__Problem details__
Output every line of the material exactly, omitting images.
________
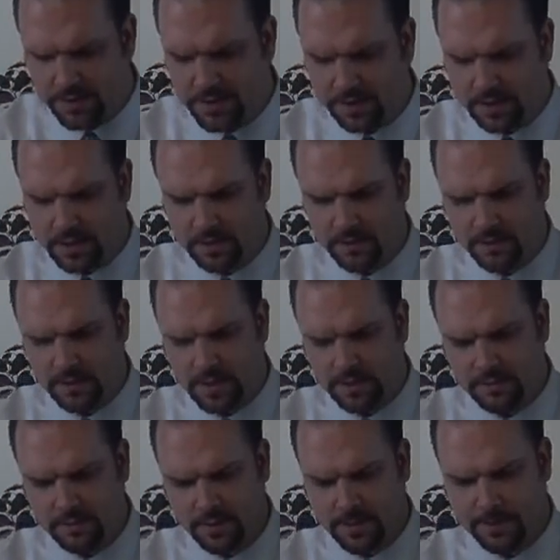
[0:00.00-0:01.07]
thing
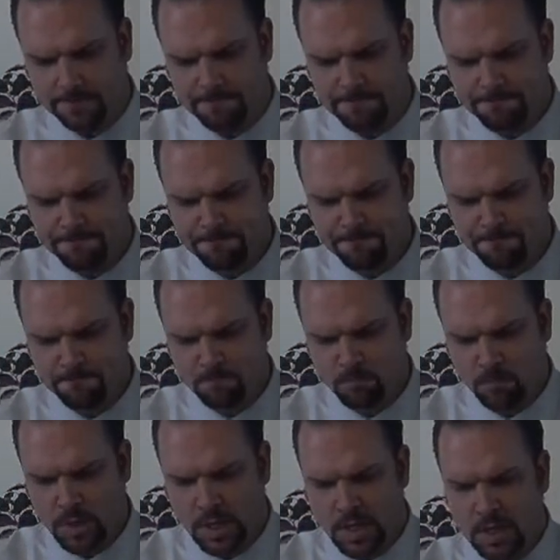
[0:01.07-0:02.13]
that
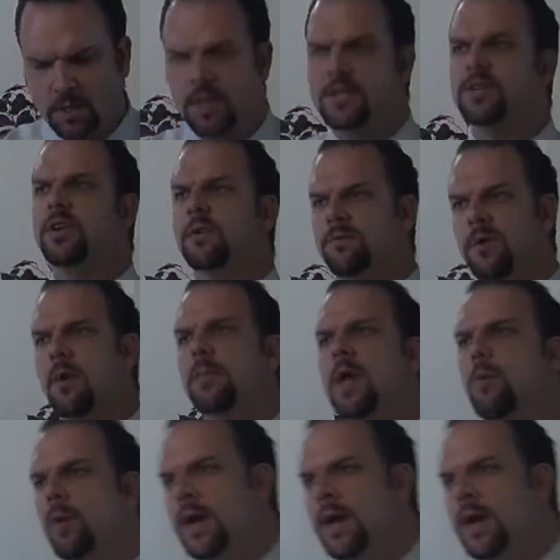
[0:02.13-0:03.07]
let's confirm that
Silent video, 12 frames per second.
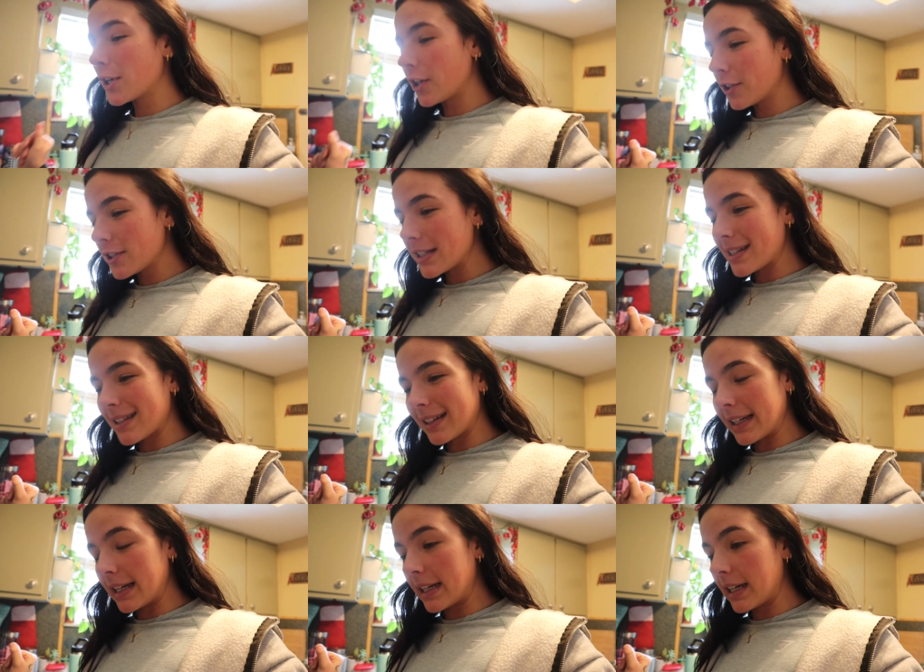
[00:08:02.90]

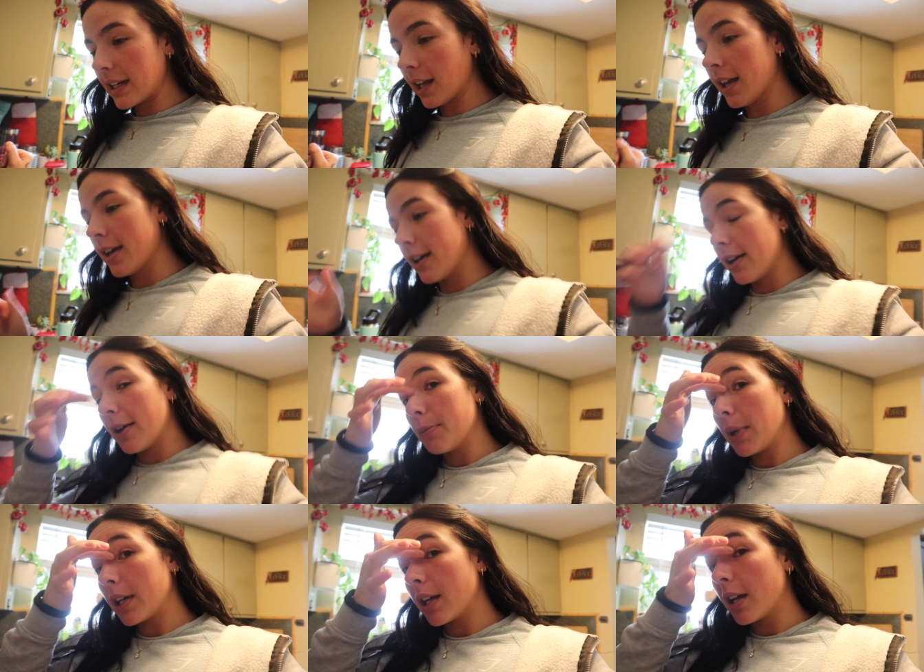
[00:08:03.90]
currently
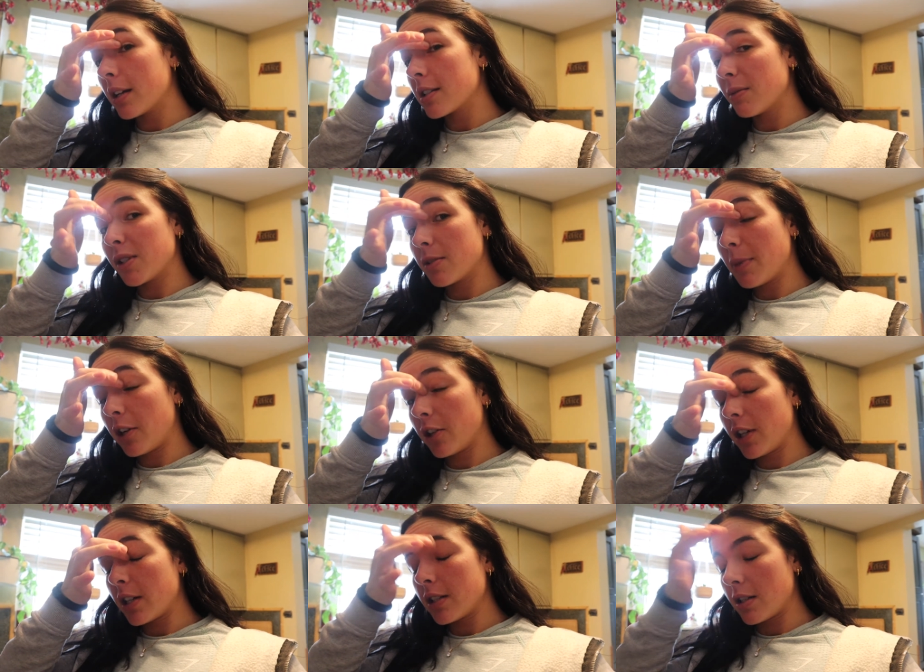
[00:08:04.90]
making some
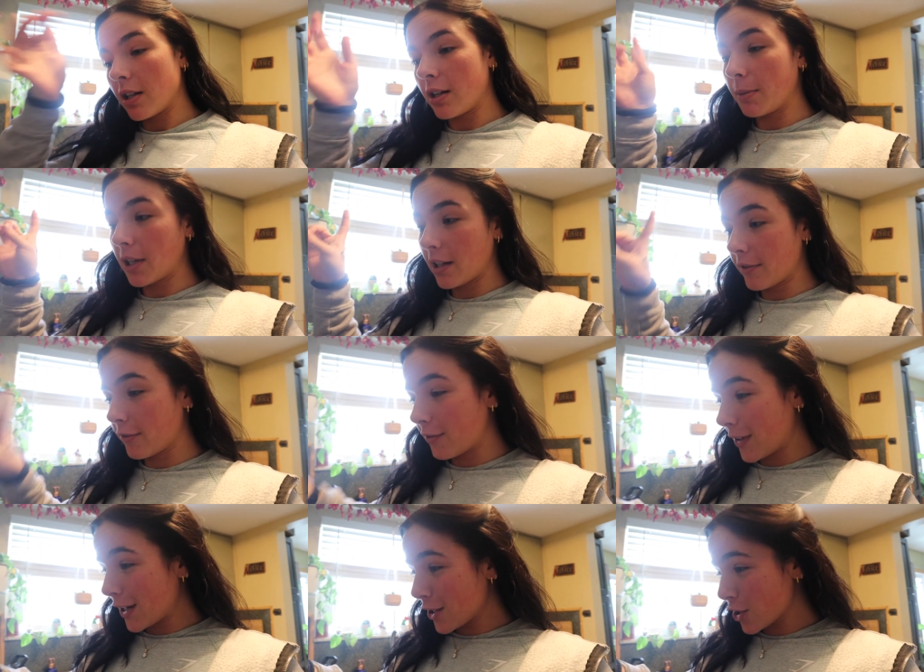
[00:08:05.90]
asparagus and I'm gonna have
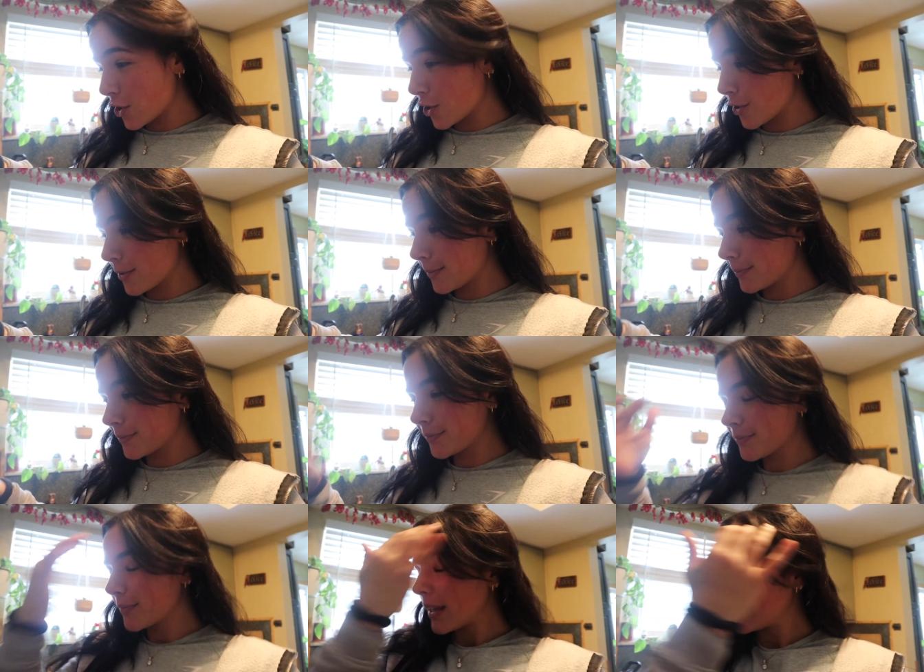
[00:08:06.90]
fish.
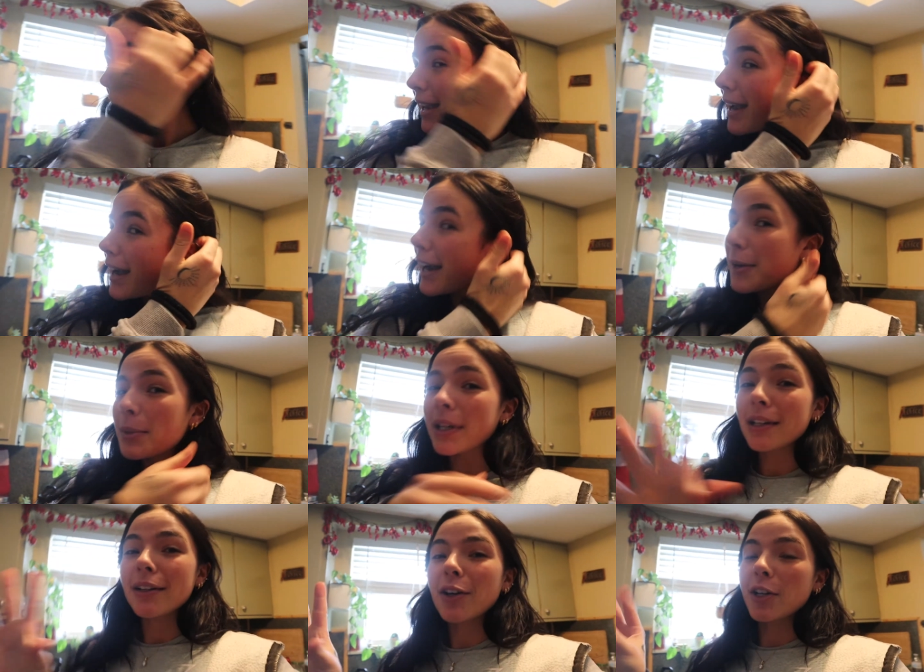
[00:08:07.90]
I've
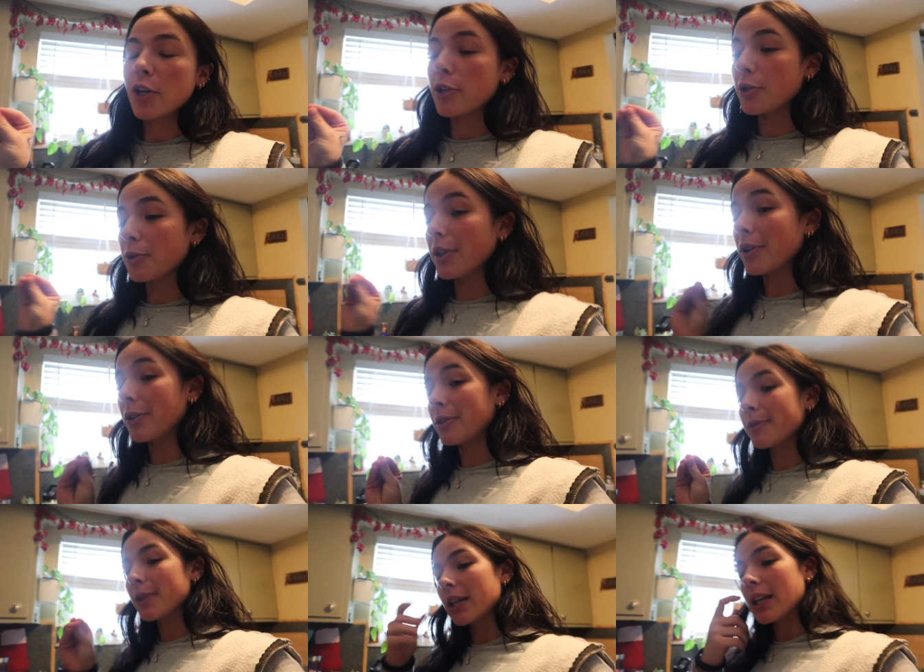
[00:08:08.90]
been on a new
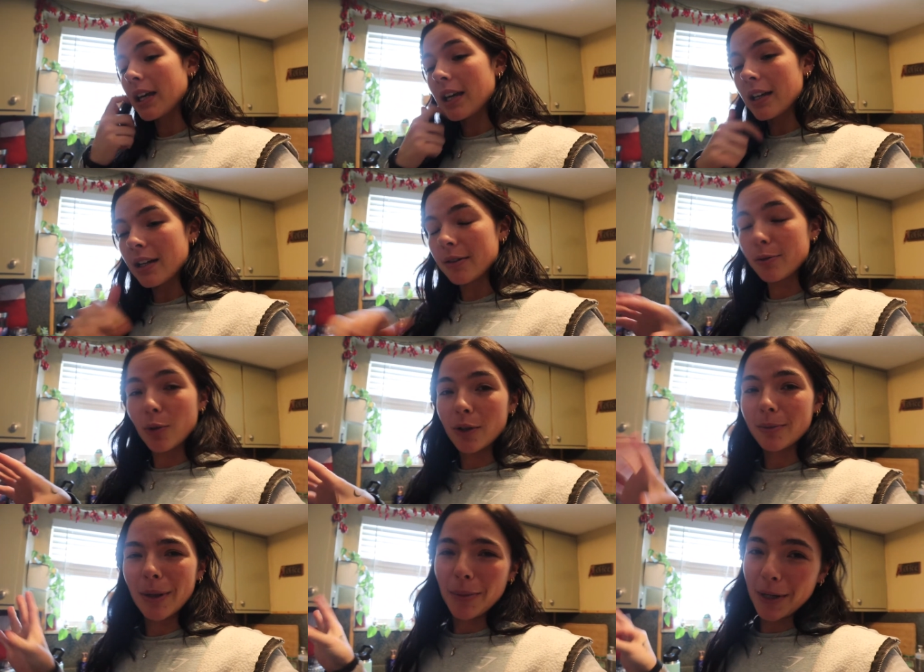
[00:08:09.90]
little kick.
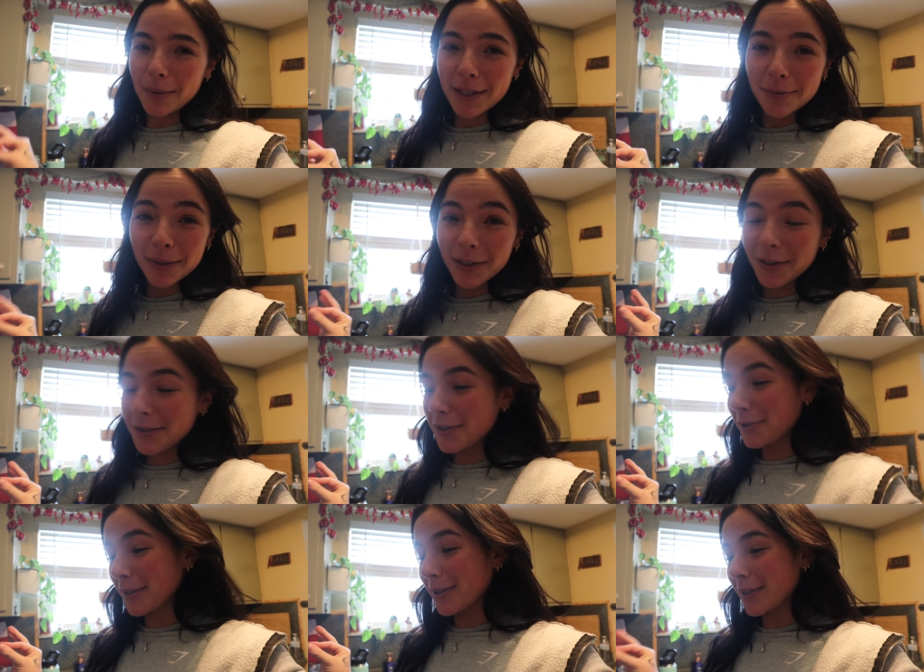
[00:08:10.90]
Well, my mom has been on a
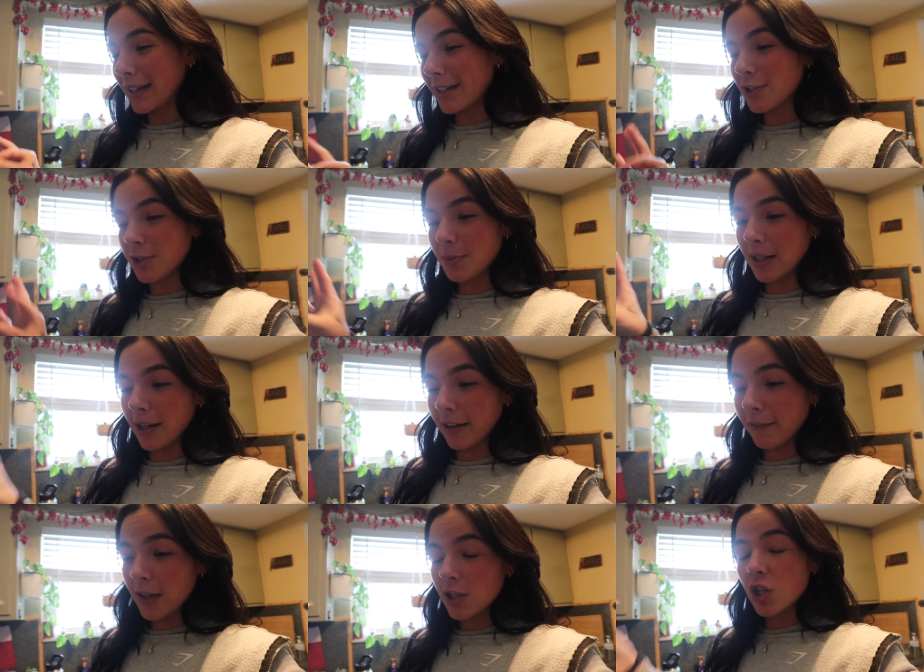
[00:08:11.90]
new little kick. She's been
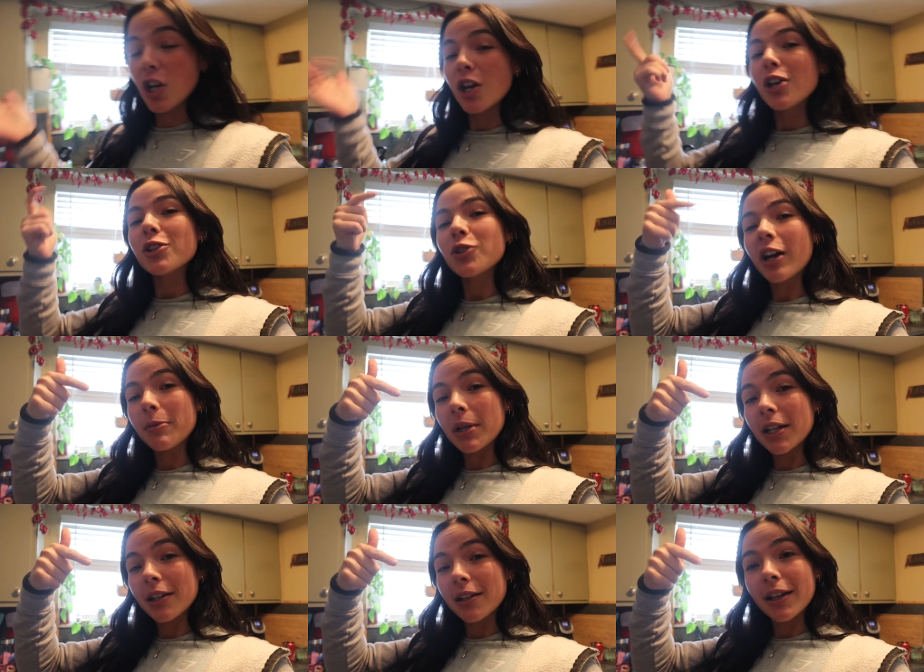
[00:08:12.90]
getting fish, so I've
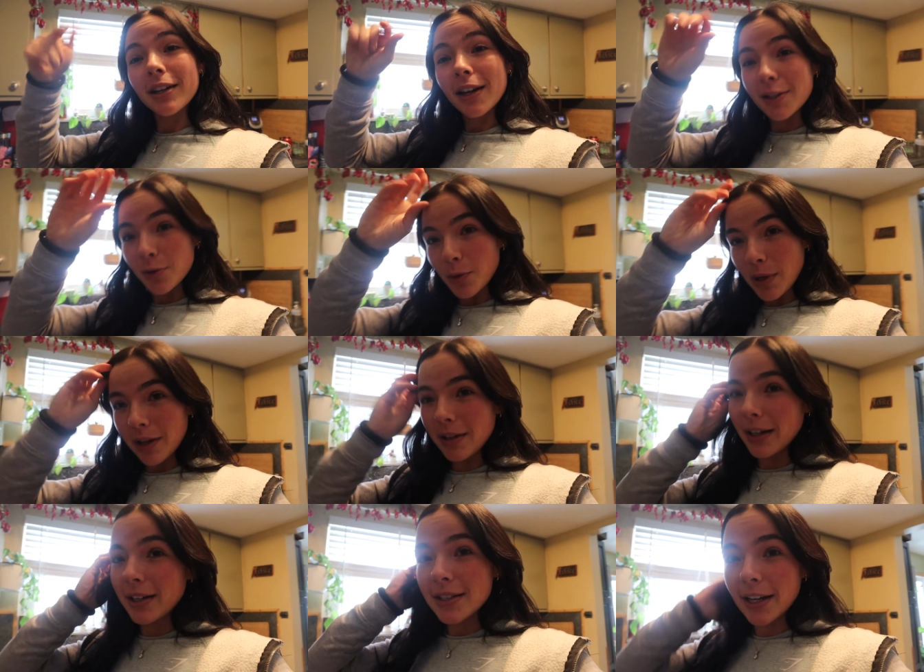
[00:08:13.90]
been eating it as well,
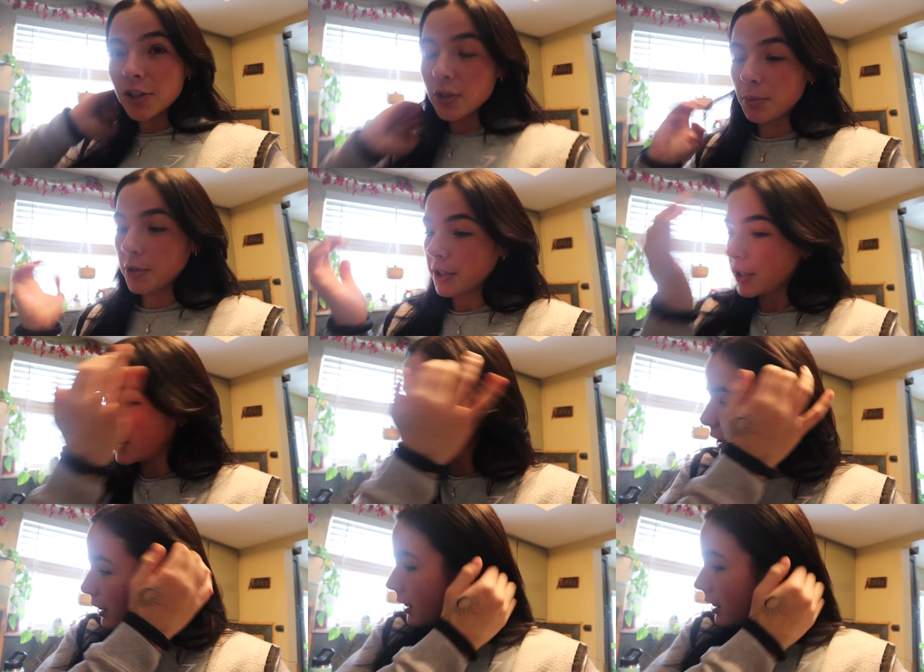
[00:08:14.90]
and it's actually pretty good.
________
__Final answer__
[0:00.00-0:01.07]
thing
[0:01.07-0:02.13]
that
[0:02.13-0:03.07]
let's confirm that
Silent video, 12 frames per second.
[00:08:02.90]

[00:08:03.90]
currently
[00:08:04.90]
making some
[00:08:05.90]
asparagus and I'm gonna have
[00:08:06.90]
fish.
[00:08:07.90]
I've
[00:08:08.90]
been on a new
[00:08:09.90]
little kick.
[00:08:10.90]
Well, my mom has been on a
[00:08:11.90]
new little kick. She's been
[00:08:12.90]
getting fish, so I've
[00:08:13.90]
been eating it as well,
[00:08:14.90]
and it's actually pretty good.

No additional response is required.